1. That our hair be long, thick, full, non-gray, and, if you're white, blonde.
2. That's our eye's be bright and white (something that diminishes with age).
3. That our body below the neck be hairless.
4. That our body be taught and youthful. So, perky breasts, small nipples, no sagging skin (e.g., on the stomach from pregnancy), no cellulite, no stretch marks, etc.
“Baby Lips”: Thanks for the Infantilization, Maybelline » Sociological … | Baby Images — December 17, 2011
[...] more here: “Baby Lips”: Thanks for the Infantilization, Maybelline » Sociological … Posted in ad, age, ages, al, an, and, art, at, baby, Bar, By, discussion, el, ercis, hat, ho, i, [...]
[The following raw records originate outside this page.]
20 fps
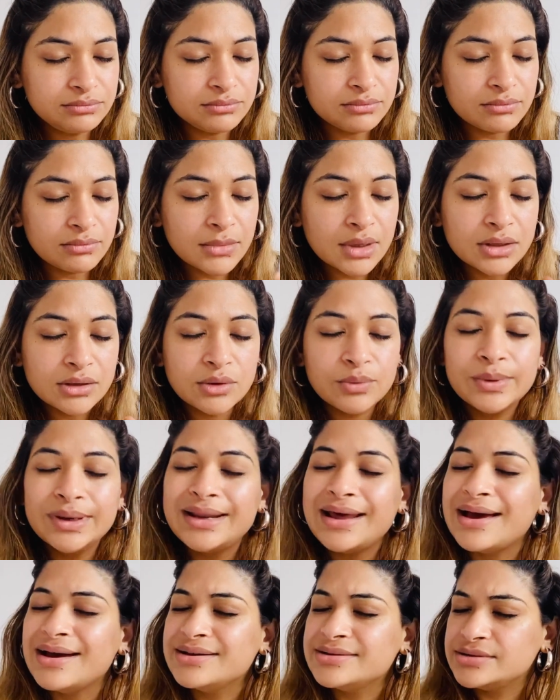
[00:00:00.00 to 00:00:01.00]
the one
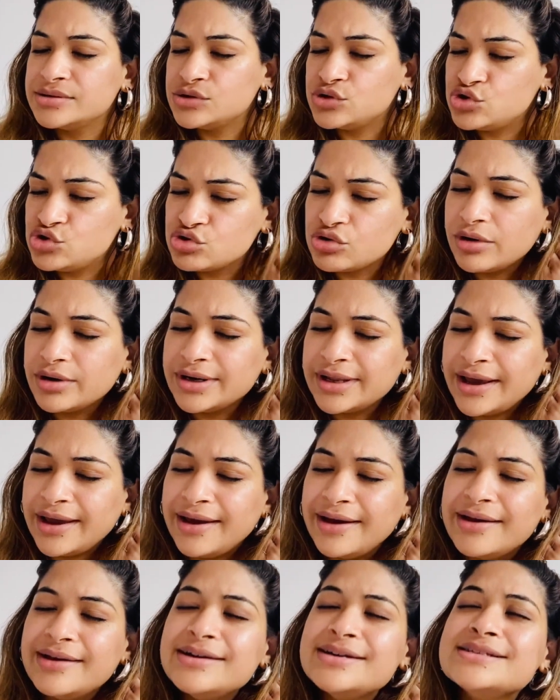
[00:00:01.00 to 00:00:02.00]
has short
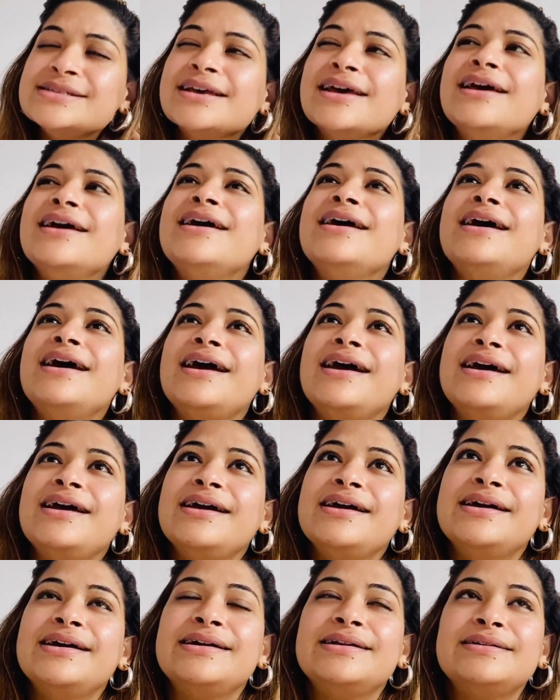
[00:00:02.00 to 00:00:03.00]
hairs,
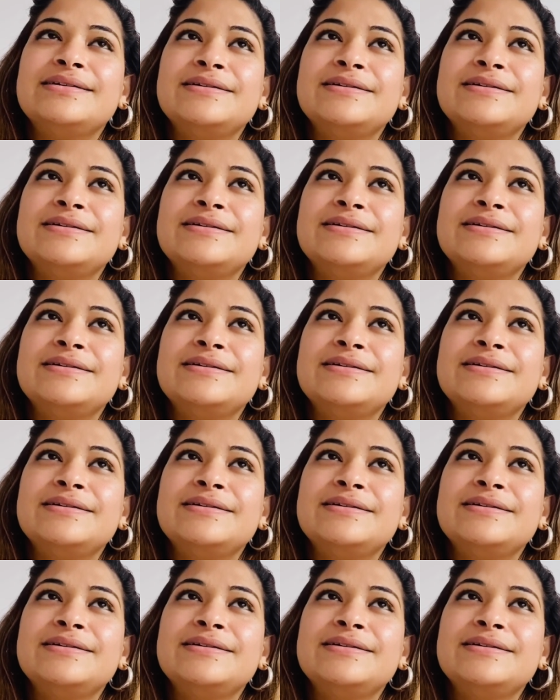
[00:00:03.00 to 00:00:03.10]
and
Teresa Rebecca Cunningham — December 20, 2011
Baby-soft is a well known expression and the model is clearly adult so I don't find this nearly so odd as ChapFix (the lip balm for men shaped like a lighter).
Guest — February 11, 2012
I find this whole article, if you can call it one, disheartening. "baby lips", in my interpretation, has nothing to do with the sexualization of young girls and women trying to be younger. Honestly, for me, its to make one lips feel like a baby's lips - soft, healthy, not chapped. This article is an example of reading too much into a simple product to find something to complain about, to comment on, when there isn't a story. It's not a big deal that it is called "Baby Lips". Get Real.
Jack — February 16, 2012
See, I have a big problem when people make statements like "The great advantage men have is that our culture allows
two standards of male beauty: the boy and the man… A man does not grieve
when he loses the smooth, unlined, hairless skin of a boy. For he has
only exchanged one form of attractiveness for another…There is no equivalent of this second standard for women. The single
standard of beauty for women dictates that they must go on having clear
skin. Every wrinkle, every line, every gray hair, is a defeat." Likewise when people wring their hands over fashion magazines that have "unattainably" thin or perfect women on their covers. As a heterosexual male I have no control over what I find attractive, and I certainly don't take social or political concerns into account. If "society" doesn't find something attractive, first you have to specify who society is in that case, and then give rationale for why they're wrong. In the case of magazine covers, truth be told I don't know a whole lot of straight men who prefer tall, perfectly symmetrical, skinny yet huge breasted blondes. This isn't surprising, since fashion magazines aren't marketed toward straight men, and straight men probably have less to do with their publication than with any other major genre of magazine. The women on the covers look that way because that's what sells the most magazines, the consumers of which I don't even need to add are mostly heterosexual women. But from what you'd infer from listening to a lot of critics is that Cosmo, Glamour, Elle, etc are run by a sinister cabal of straight men sitting around a boardroom smoking cigars and dreaming up new ways to undermine the self esteem of the world's females. On the issue this article focuses on, the issue is implicitly the amorous preference of straight men, specifically that it's unfair of them to only value youthful beauty to the exclusion of older women, especially since women allegedly find men of all ages attractive, albeit in different ways. For this I go back to the apolitical nature of attraction. Speaking only for myself, I'm not not into middle aged women because I want to oppress them, I'm just sort of...not into them. I don't know what you want me to do about that. I'll also add that women have standards that are often "unfair" themselves, with older men being desirable only if they're considered successful, and even then if you're bald, short, fat, or socially awkward it's going to be an uphill battle trying to compete with younger, better looking men for female attention. If you're going to scold men for not preferring women over forty, you should also be scolding women for not preferring forty year old, bald, unemployed virgins who still live with their parents.